1

I have a table like below, containing a group_id and some value.

group_id | value
---------+-------
1        | A
1        | B
2        | C
2        | D
2        | A
3        | E
3        | C
4        | G
4        | H

What I want to get is a unique number for each group that is somehow connected.. like this:

Group 1 and 2 have a common element A, Group 1 and 3 have a common element C > so this is actually one big group.
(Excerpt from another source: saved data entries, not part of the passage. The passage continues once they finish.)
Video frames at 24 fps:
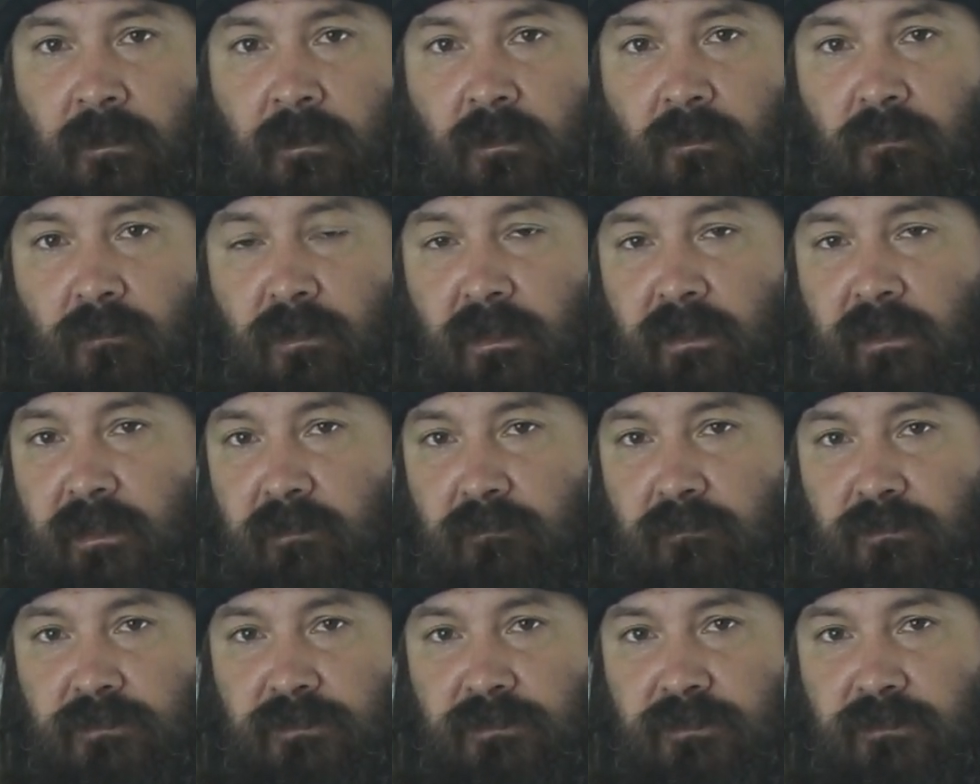when they
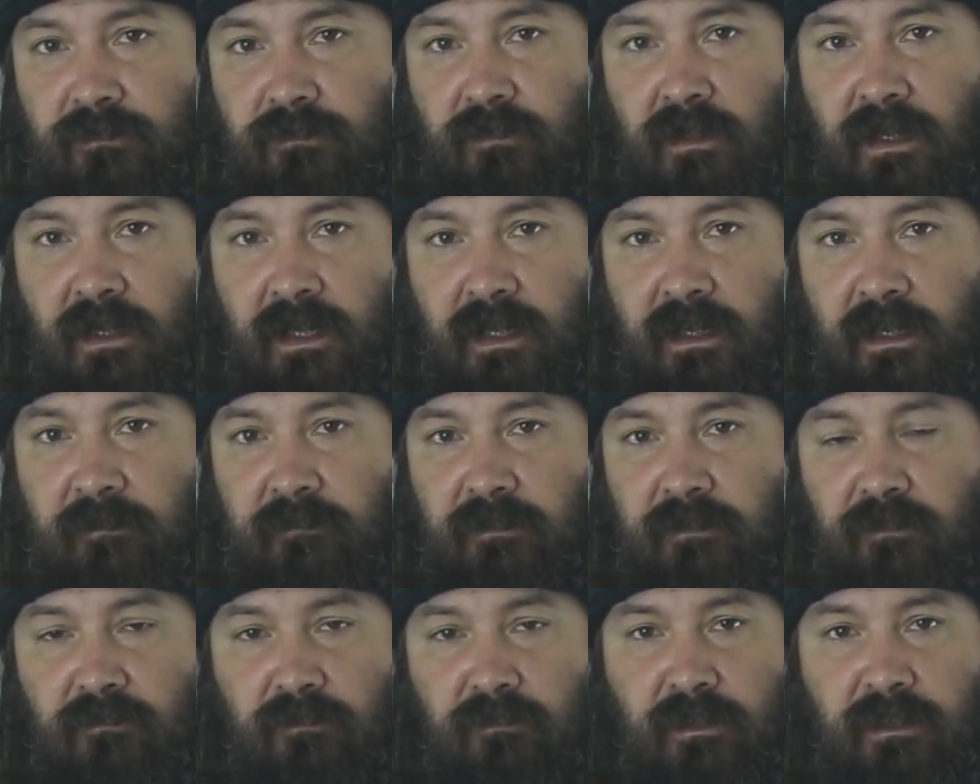were
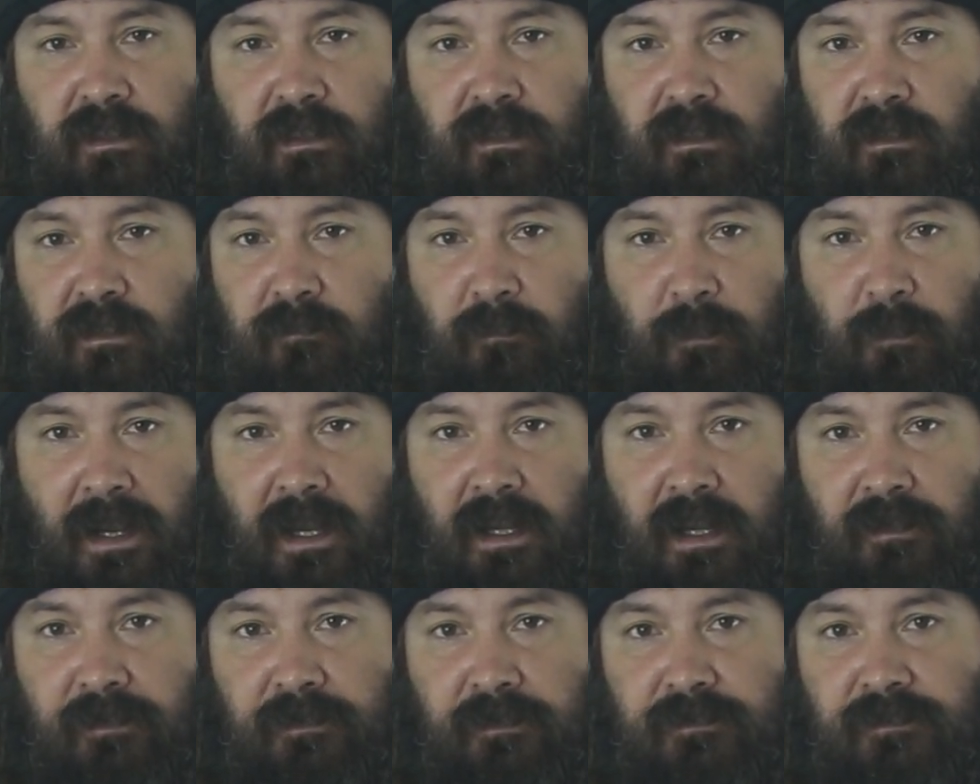scribed and when their
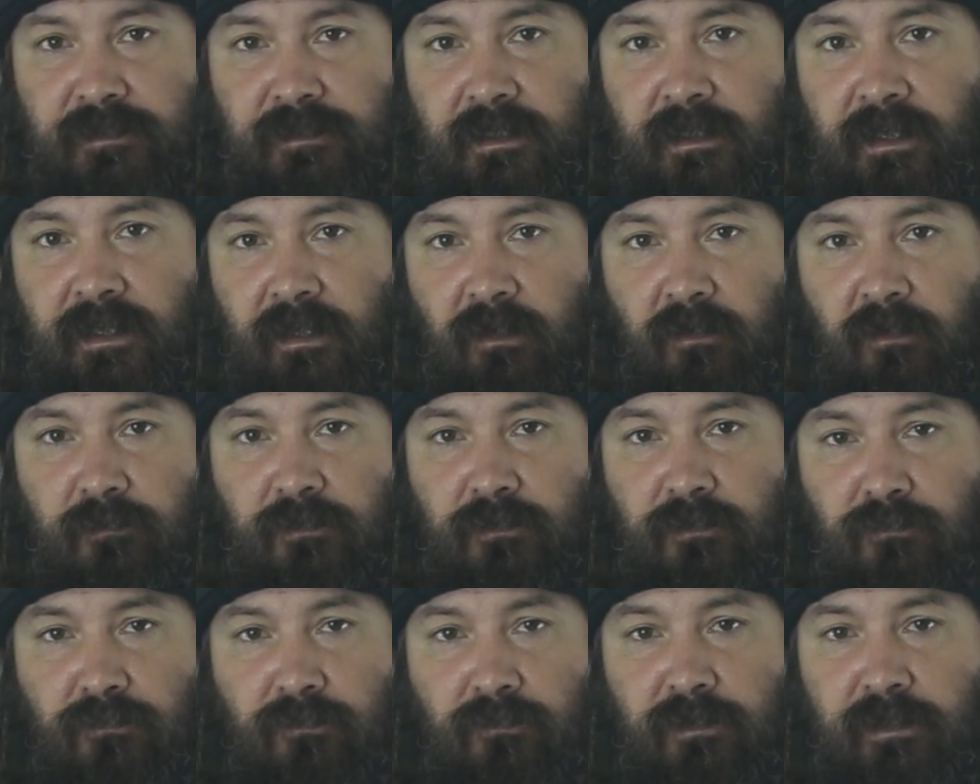companions had helped
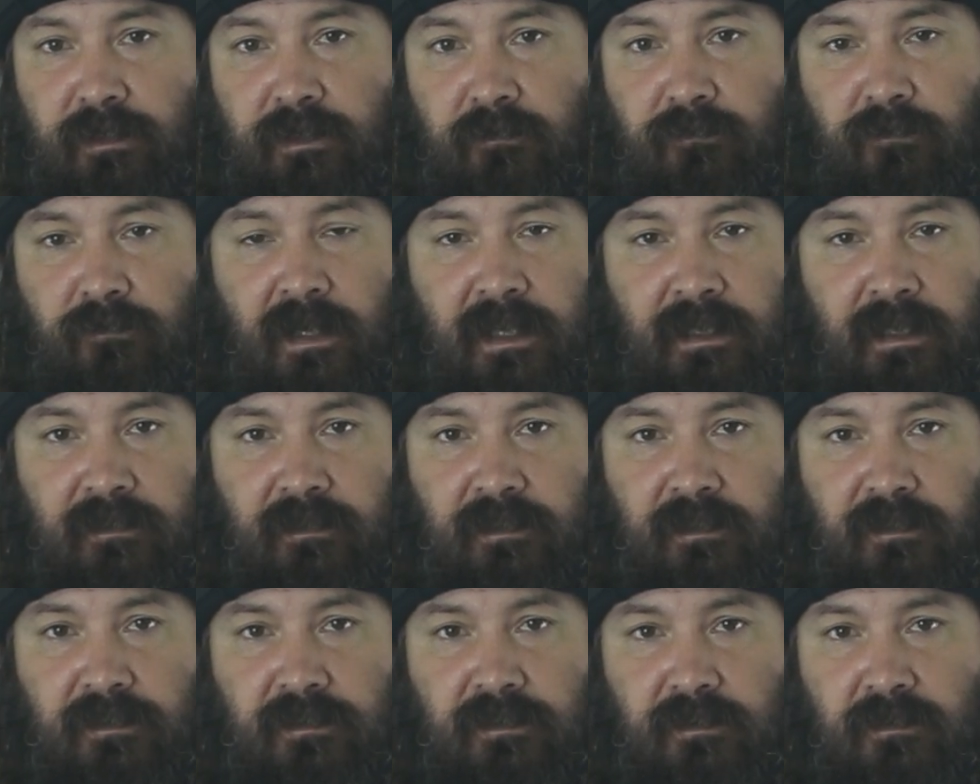write
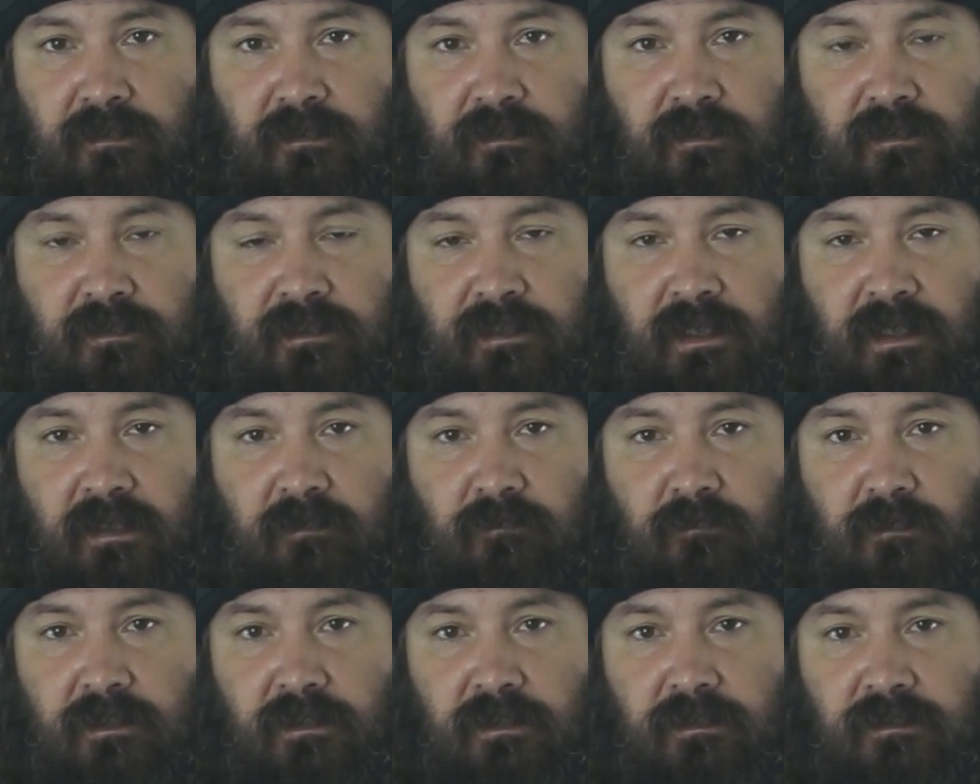these
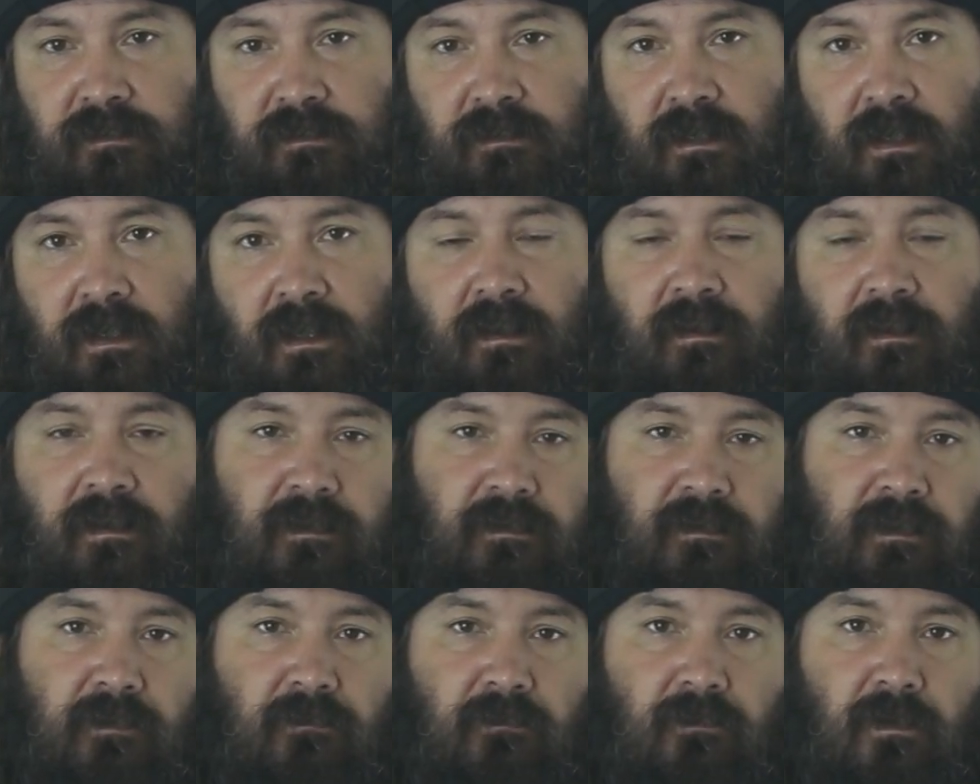statements, that
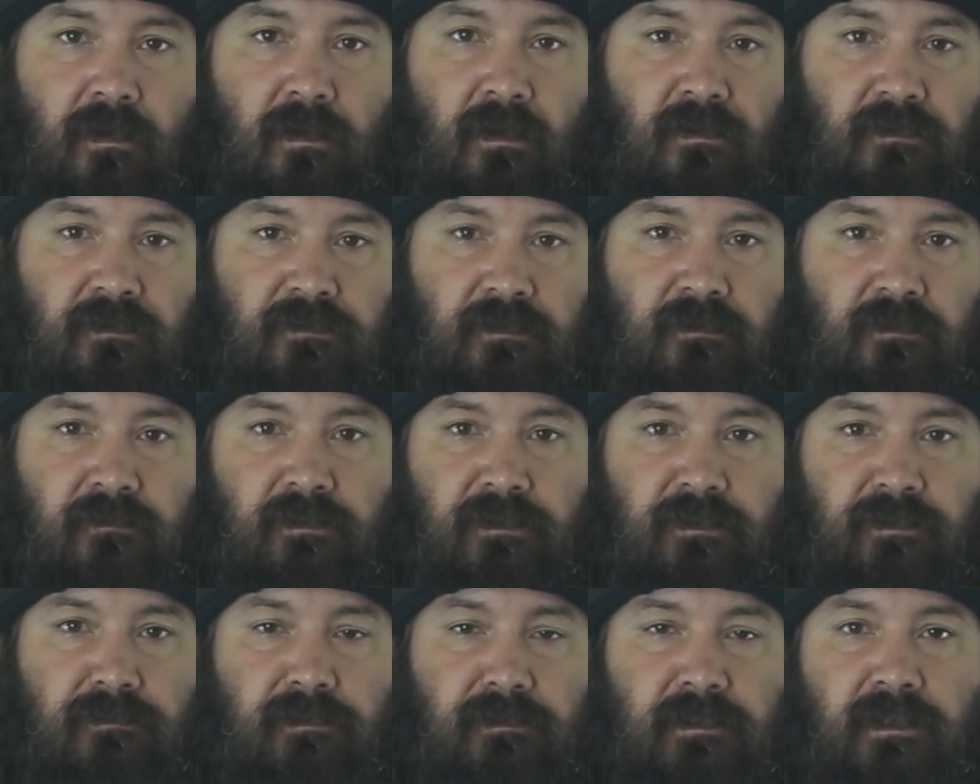they were also
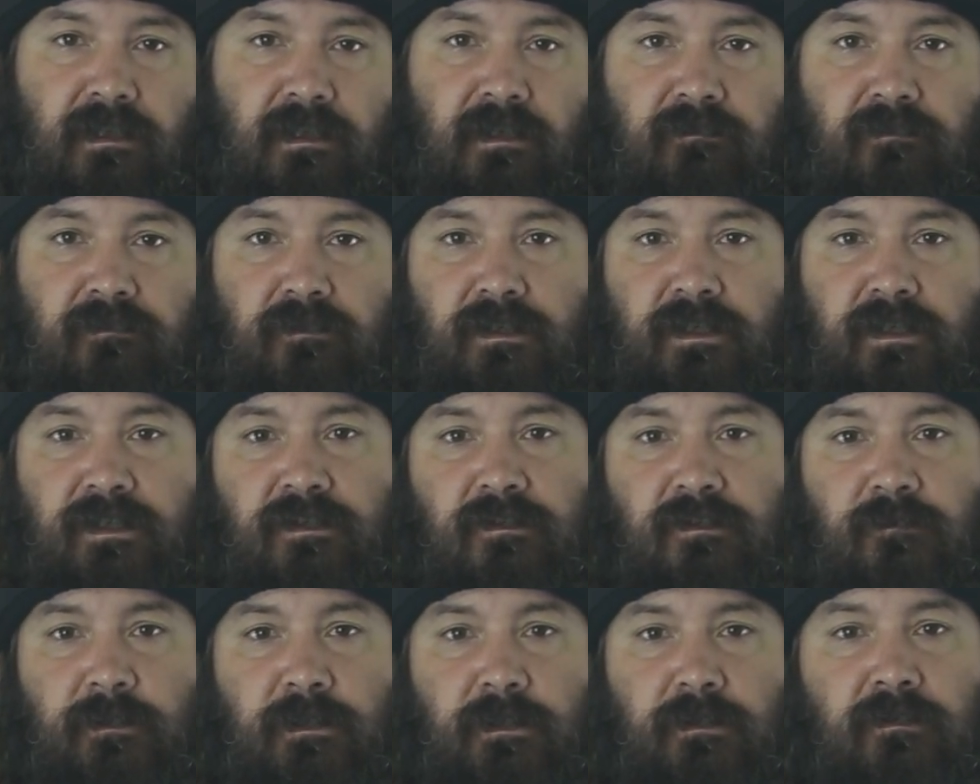under a governing
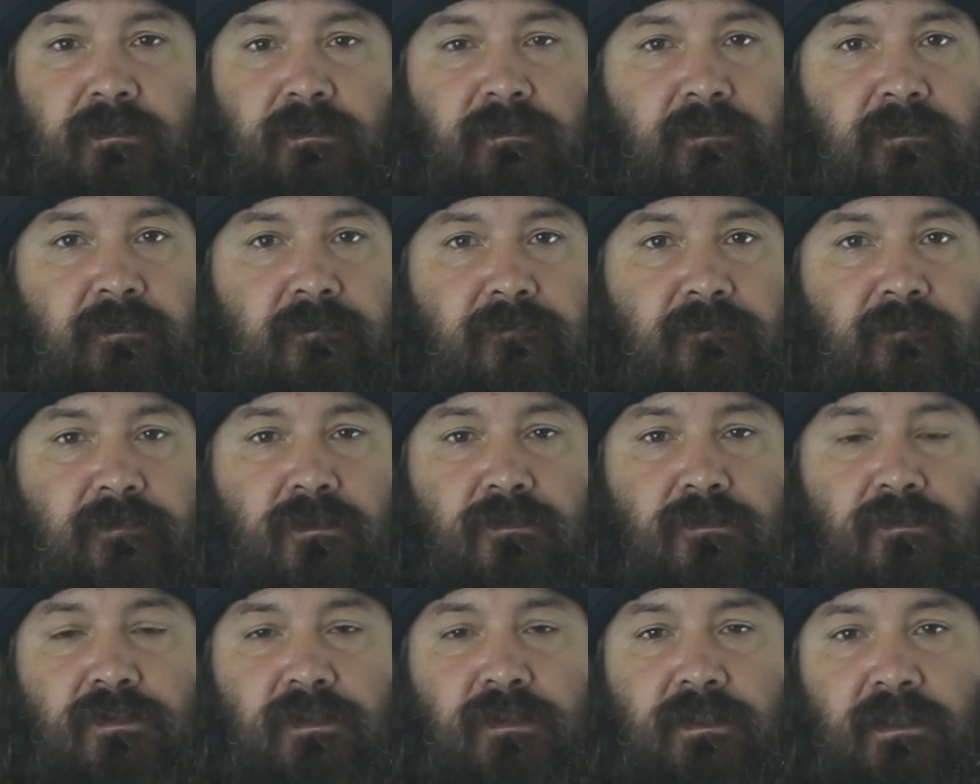spirit of
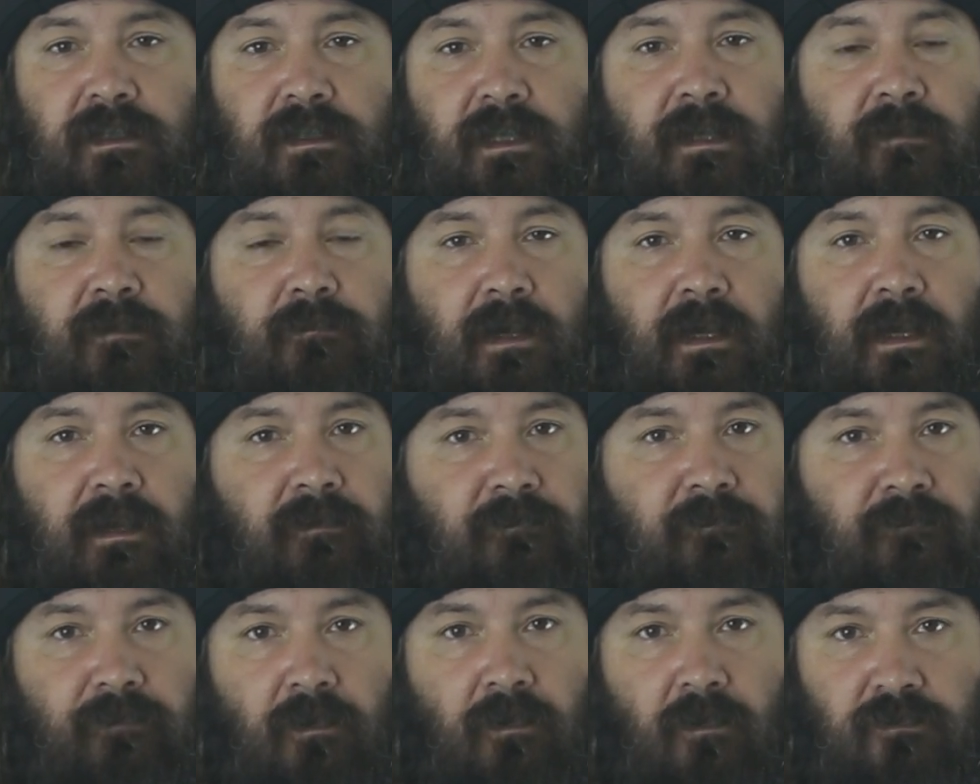confusion led by a
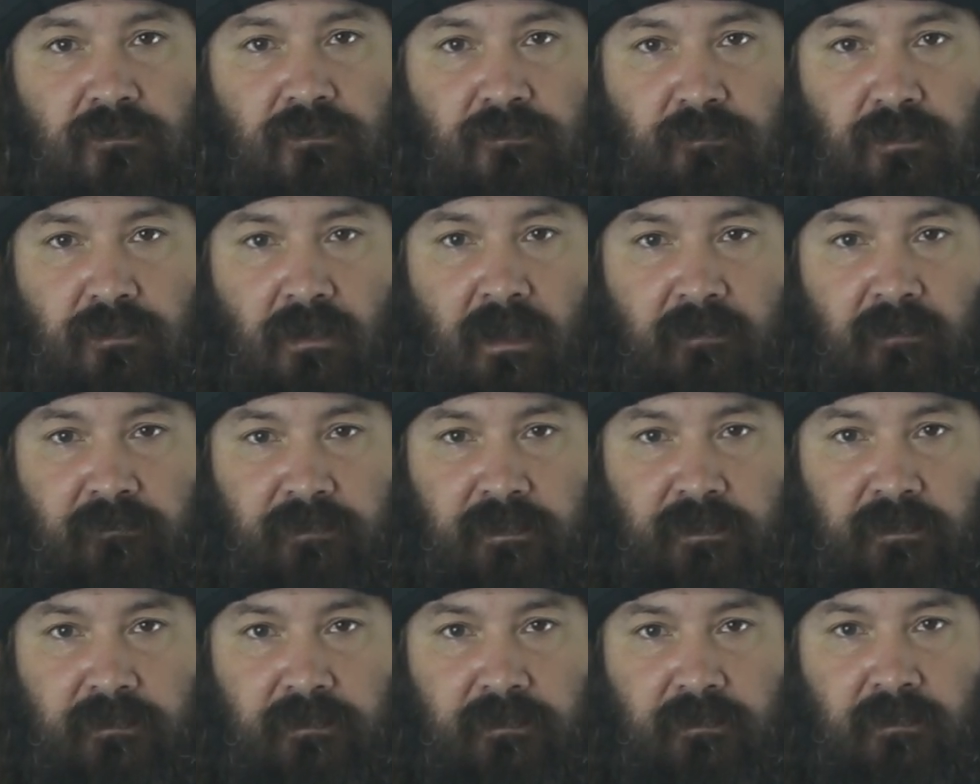false
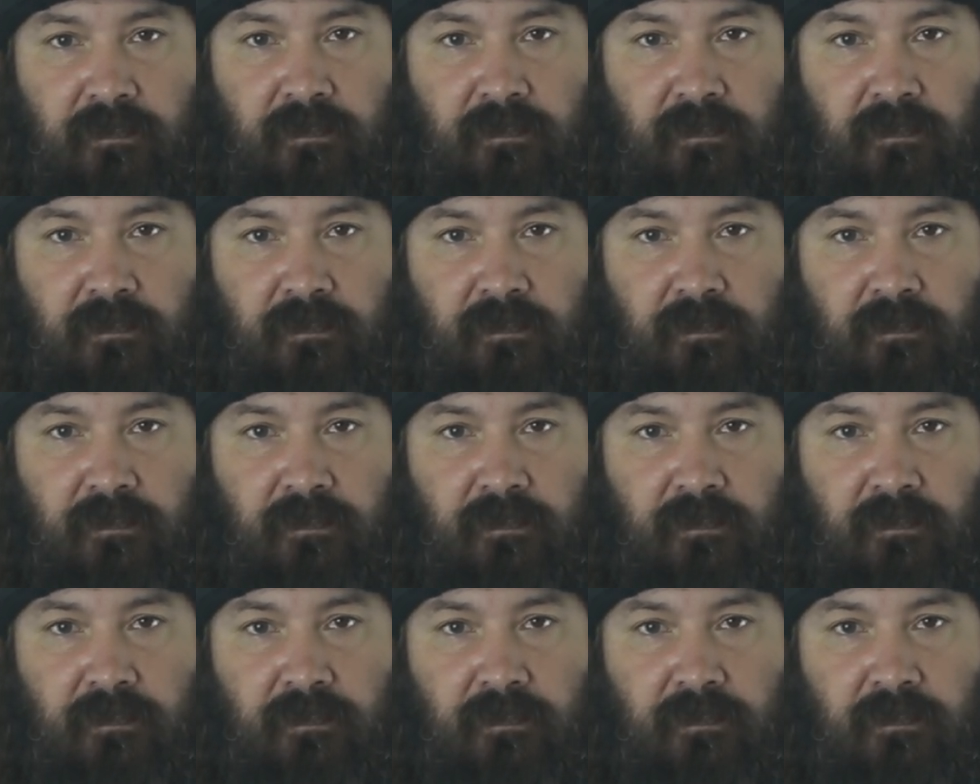prophet.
master_id | group_id | value
----------+----------+--------
1         | 1        | A
1         | 1        | B
1         | 2        | C
1         | 2        | D
1         | 2        | A
1         | 3        | E
1         | 3        | C
2         | 4        | G
2         | 4        | H

How can I get this master_id?

GMB
  • 216,147
  • 25
  • 84
  • 135
Dextrious
  • 23
  • 4
  • Please tag your question with the database that you are using: mysql, oracle, postgresql...? – GMB Mar 01 '20 at 20:57

2 Answers2

4

Calculating the master group is a graph-walking problem, which implies a recursive CTE. I would approach this by:

  • Generating edges between the groups, based on the values.
  • Traversing the edges without visiting previous groups.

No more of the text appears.